Sur le plan avis médical, des réponses plutôt négatives. Les médecins étaient simplement contre le fait de fumer. Seul un infirmier addictologue, sans la conseiller, a évoqué une alternative moins nocive ou d’un substitut pour l’arrêt du tabagisme.
Sur la plan marketing, une opinion assez tranchée : « A l’évidence, c’est un produit très commercial» ; « le côté très tendance de cette cigarette avec laquelle le geste reste le même.

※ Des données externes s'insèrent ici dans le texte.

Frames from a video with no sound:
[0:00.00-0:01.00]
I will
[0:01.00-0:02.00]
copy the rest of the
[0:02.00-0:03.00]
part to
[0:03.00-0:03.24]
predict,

Et si c’est une mode, cela disparaîtra peut-être d’ici quelque temps »
Sur la comparaison cigarette traditionnelle / e-cigarette, une certaine réserve : « On ne sait pas encore vraiment quels sont les composants qu’il y a dedans » et d’ajouter une précision importante à leurs yeux : « C’est aussi un consommable qui coûte très cher au final, c’est peut-être pour cela que les utilisateurs sont plus âgés ».